Exercise details:
Find "[0:00.00-0:01.00]" below and begin at its line; stop after the line with "[0:06.00-0:06.40]". Output those lines exactly, without pictures.

BEGIN Supplied material

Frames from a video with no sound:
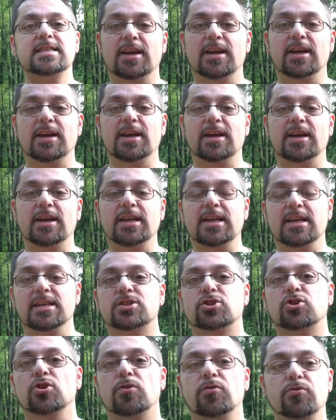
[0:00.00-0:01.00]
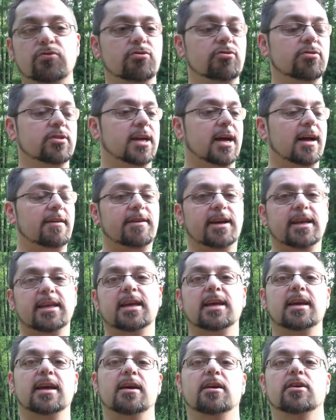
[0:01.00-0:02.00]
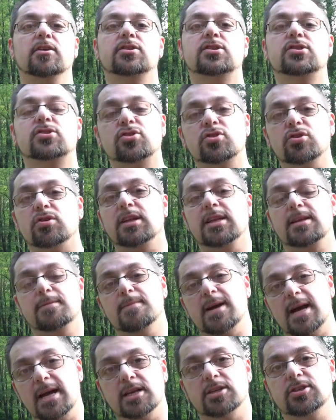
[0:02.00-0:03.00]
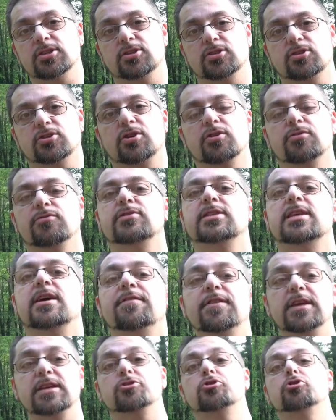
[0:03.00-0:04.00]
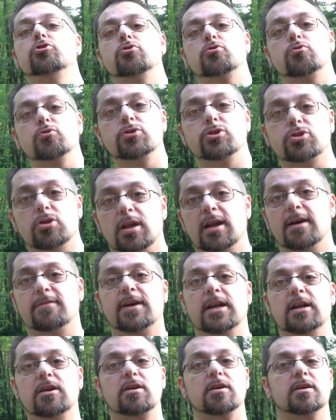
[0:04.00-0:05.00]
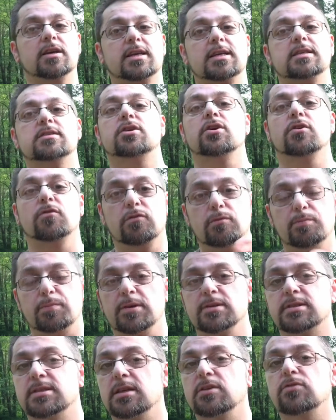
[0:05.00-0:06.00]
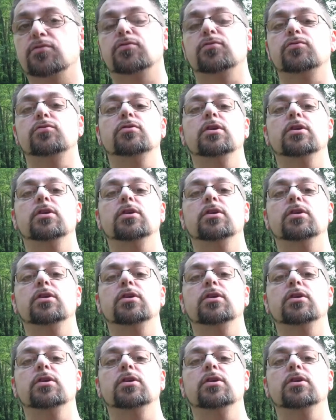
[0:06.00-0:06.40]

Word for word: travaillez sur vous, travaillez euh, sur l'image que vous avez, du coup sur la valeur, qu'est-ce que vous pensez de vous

END Supplied material
BEGIN Supplied material

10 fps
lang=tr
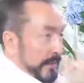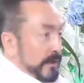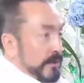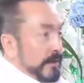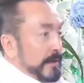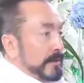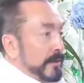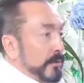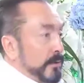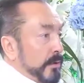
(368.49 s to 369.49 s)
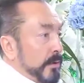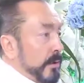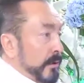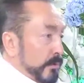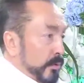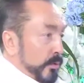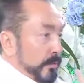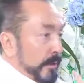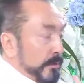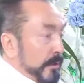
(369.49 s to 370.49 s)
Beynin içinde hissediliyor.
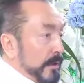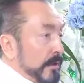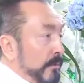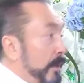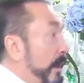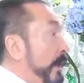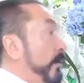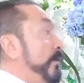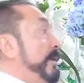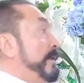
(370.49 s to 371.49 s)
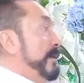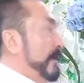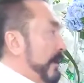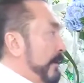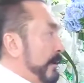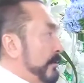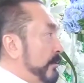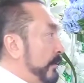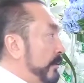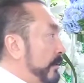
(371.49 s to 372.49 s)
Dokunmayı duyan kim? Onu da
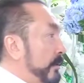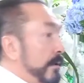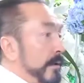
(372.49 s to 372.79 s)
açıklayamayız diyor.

END Supplied material

Answer section:
[0:00.00-0:01.00]
[0:01.00-0:02.00]
[0:02.00-0:03.00]
[0:03.00-0:04.00]
[0:04.00-0:05.00]
[0:05.00-0:06.00]
[0:06.00-0:06.40]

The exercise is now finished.